■ Given records
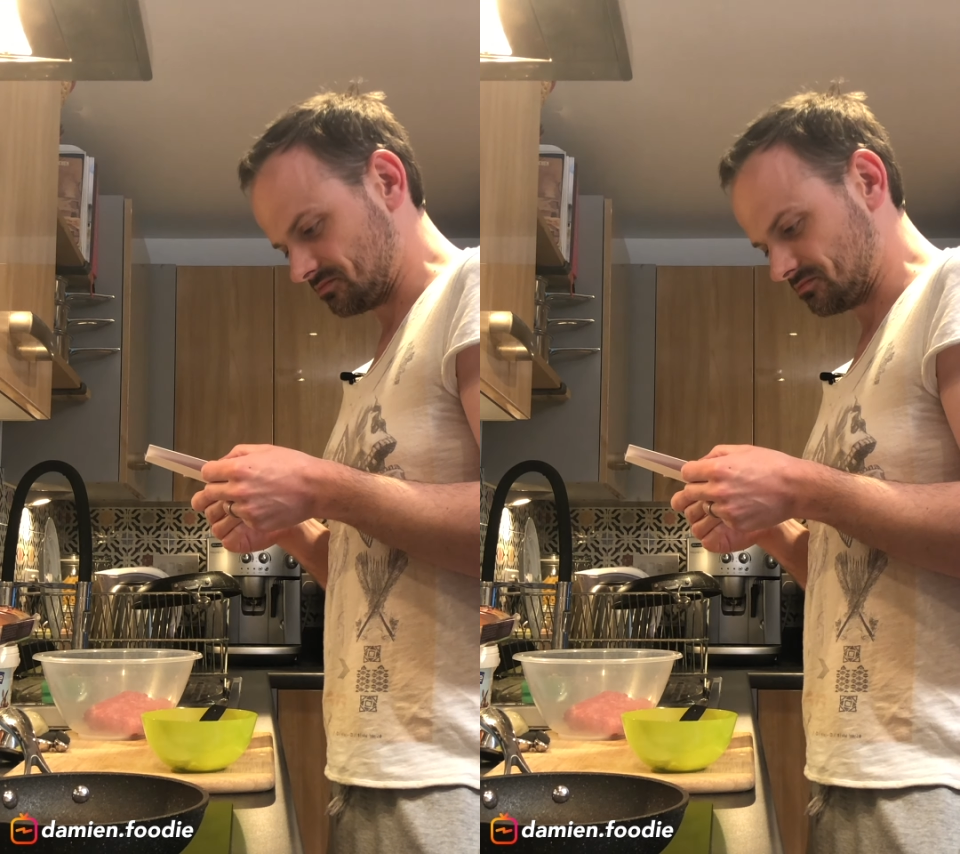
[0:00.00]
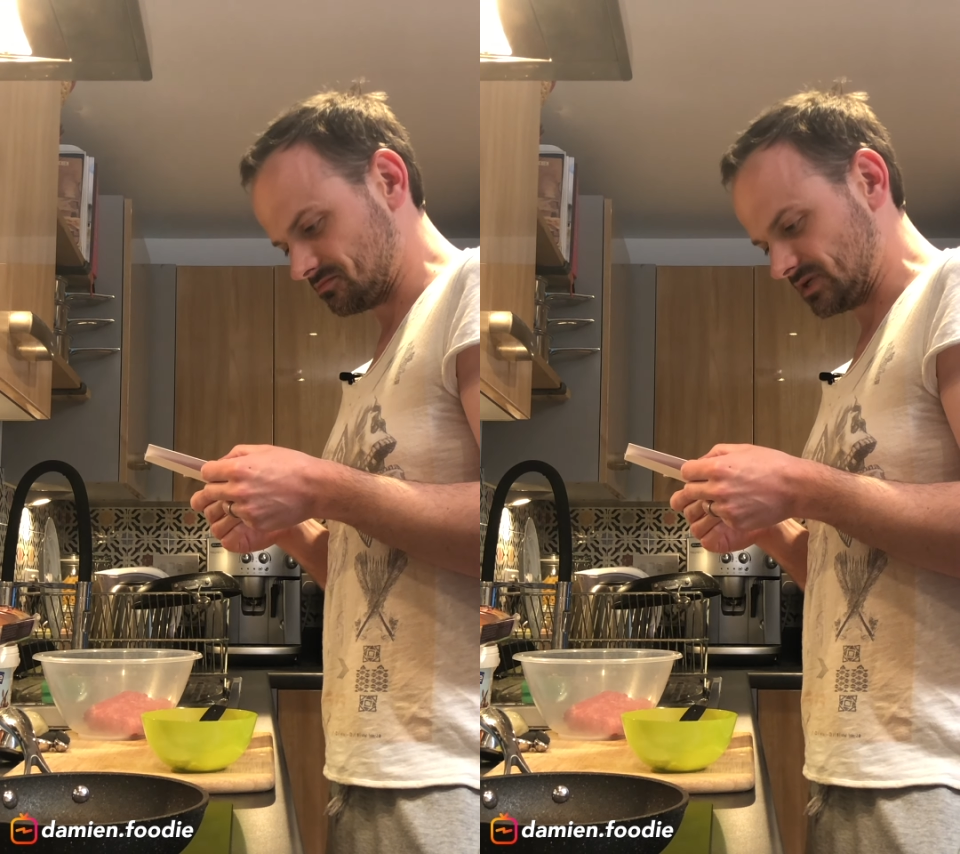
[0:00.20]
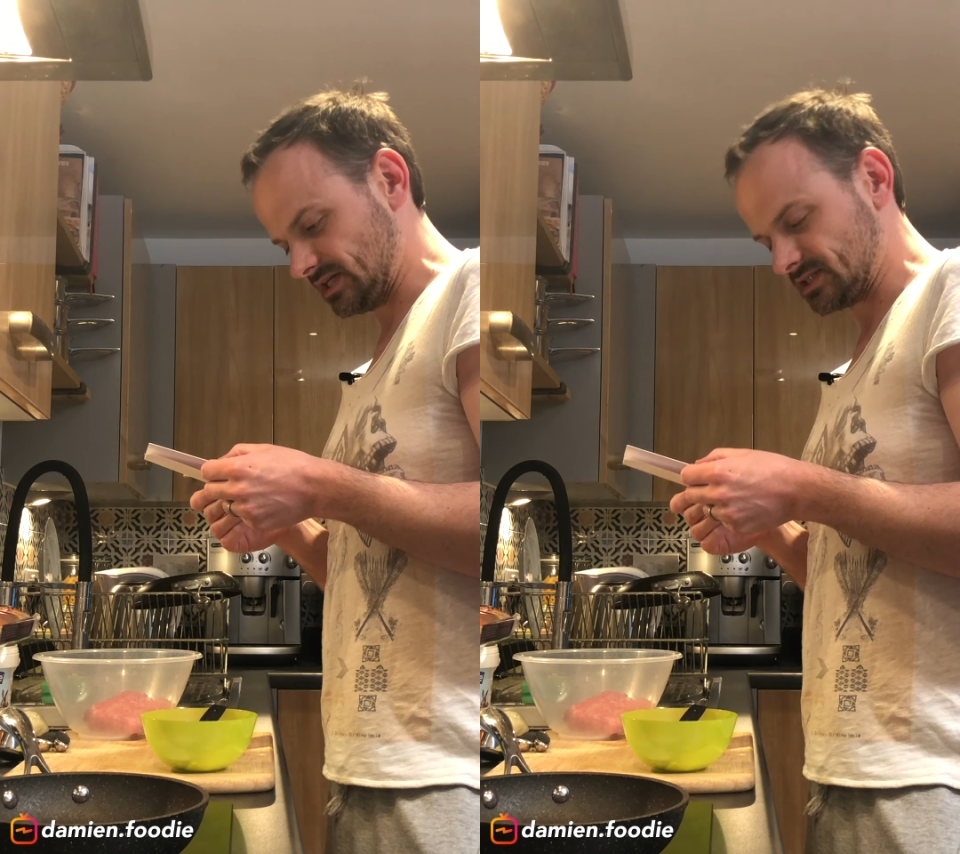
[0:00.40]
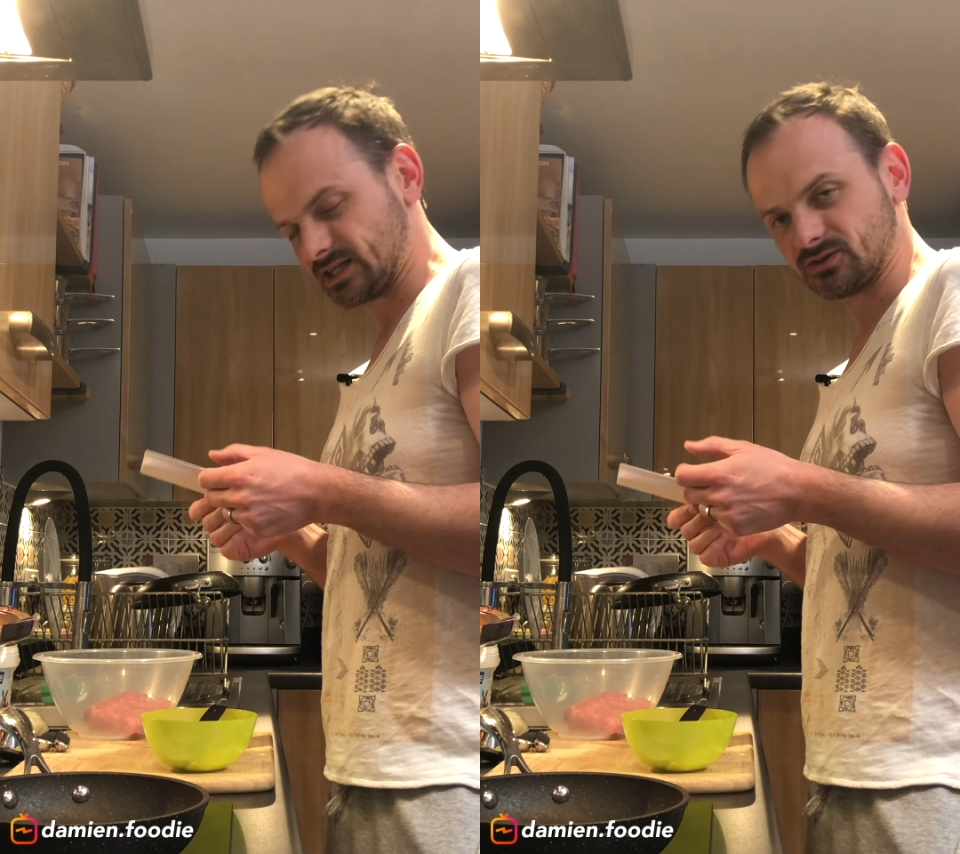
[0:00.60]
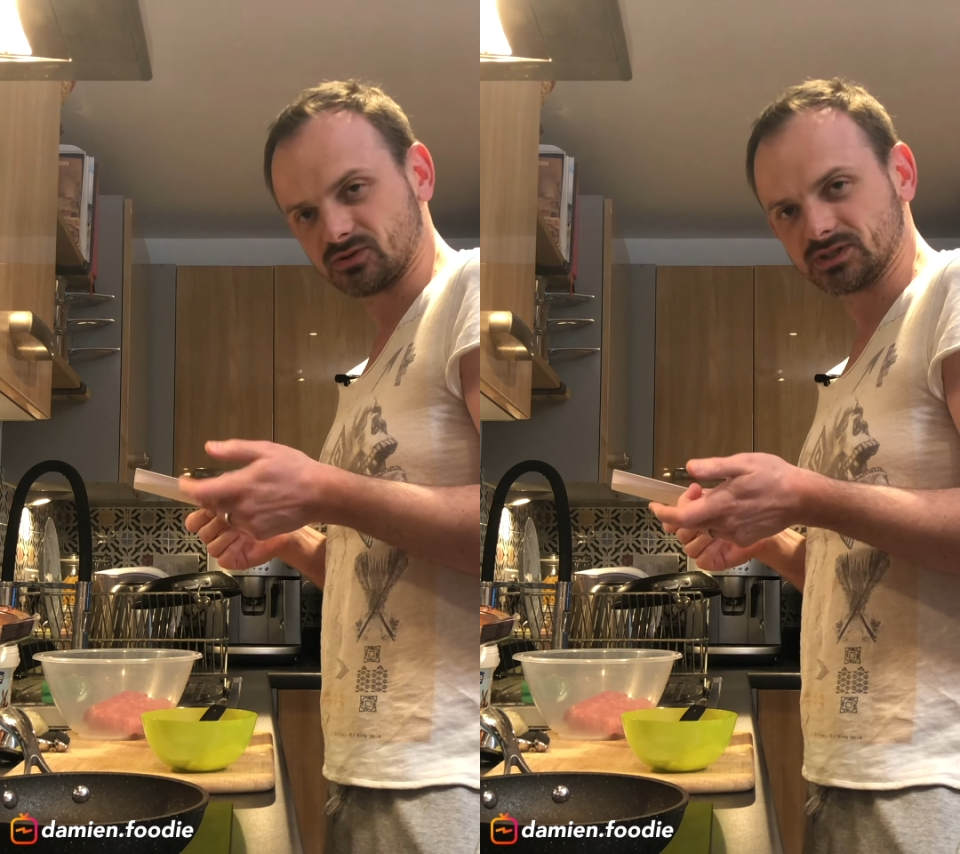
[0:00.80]
meat
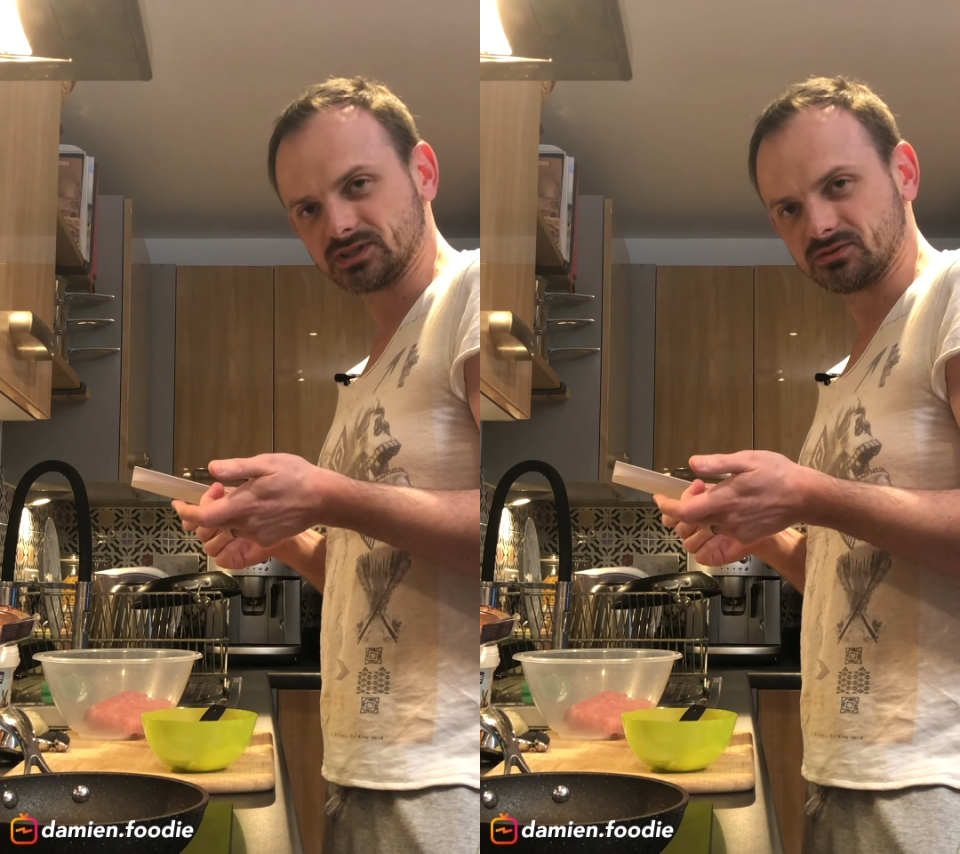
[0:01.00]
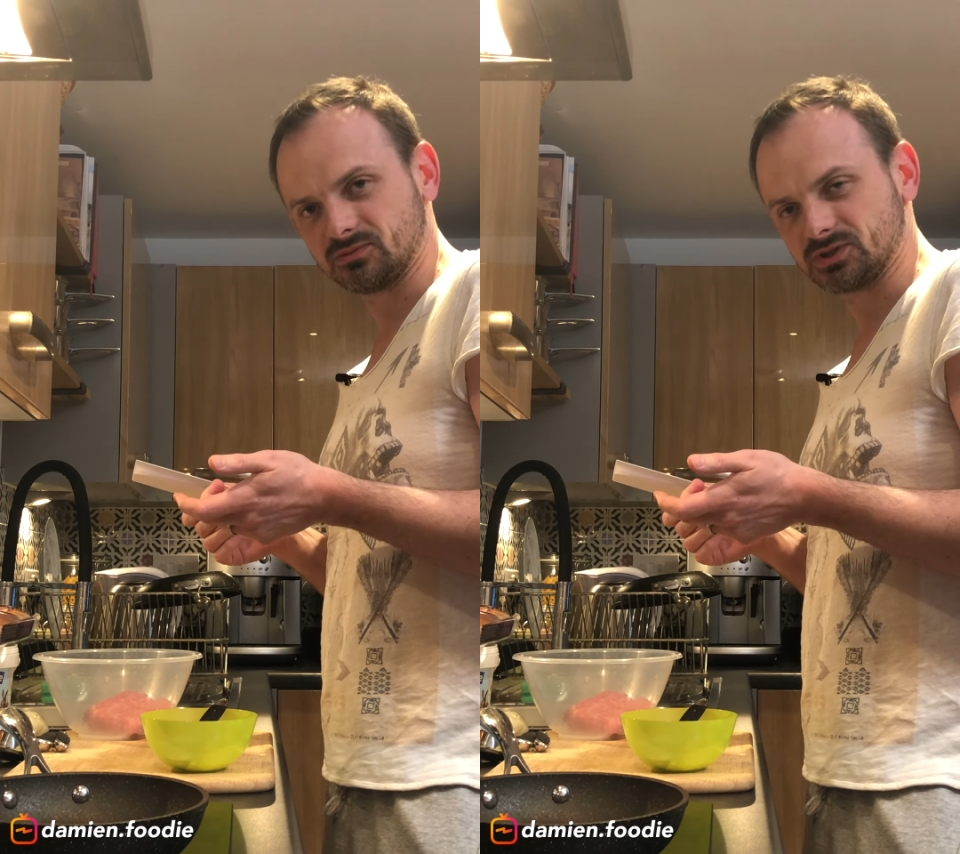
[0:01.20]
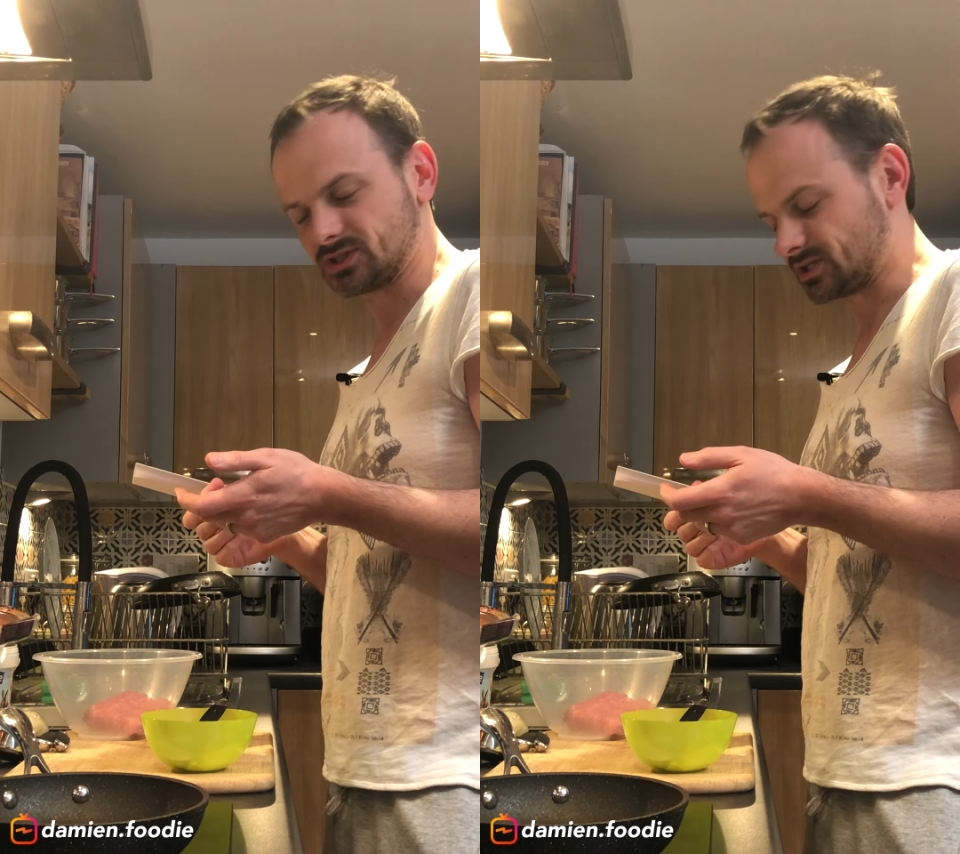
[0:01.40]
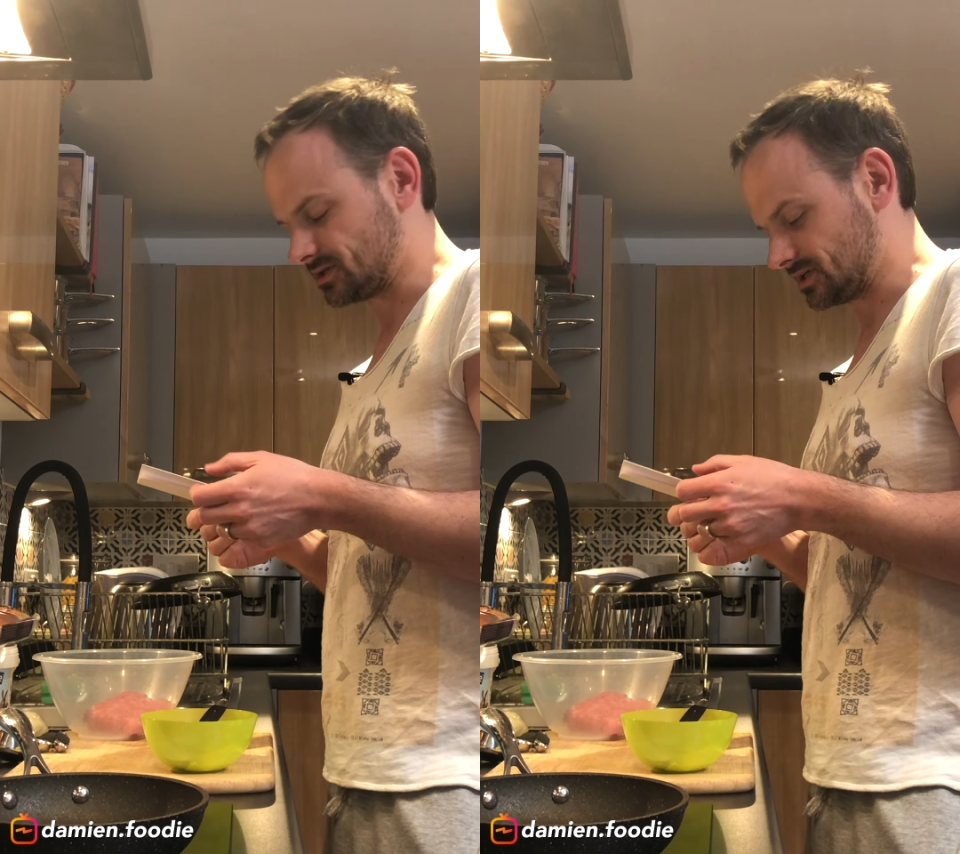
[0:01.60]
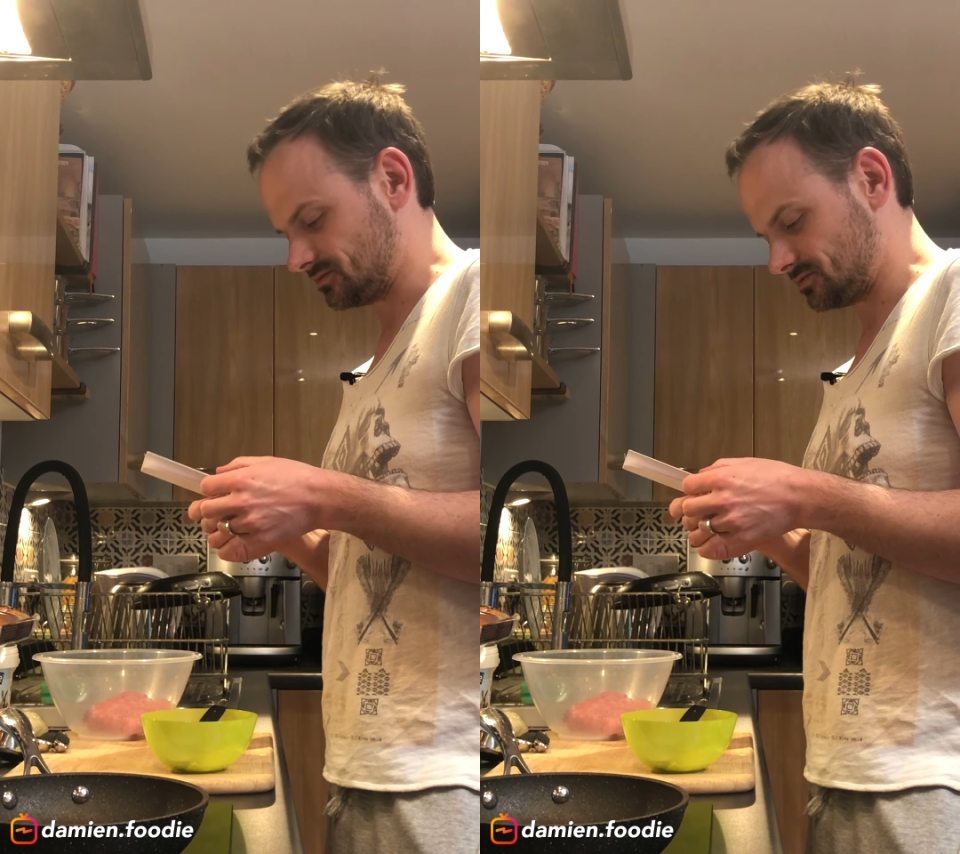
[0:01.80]
tenderizer, which I don't
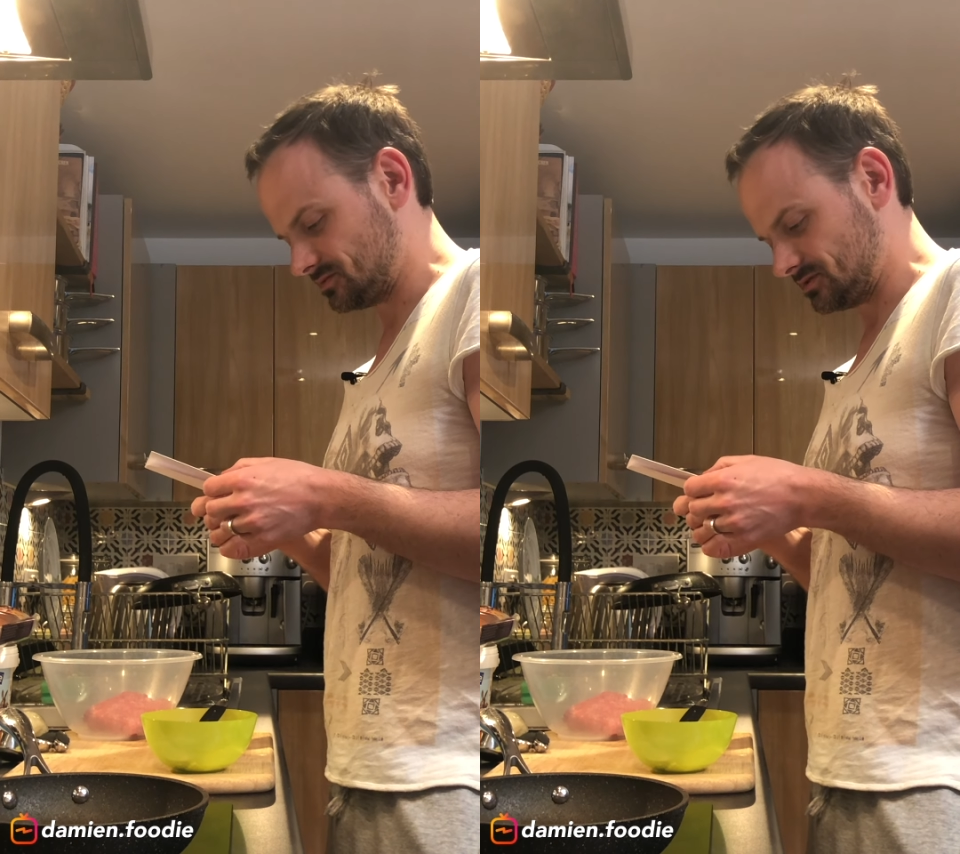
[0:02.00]
have.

■ Exercise aim
Every line above should be repeated exactly; pictures stay out of the copy.

■ Written answer
[0:00.00]
[0:00.20]
[0:00.40]
[0:00.60]
[0:00.80]
meat
[0:01.00]
[0:01.20]
[0:01.40]
[0:01.60]
[0:01.80]
tenderizer, which I don't
[0:02.00]
have.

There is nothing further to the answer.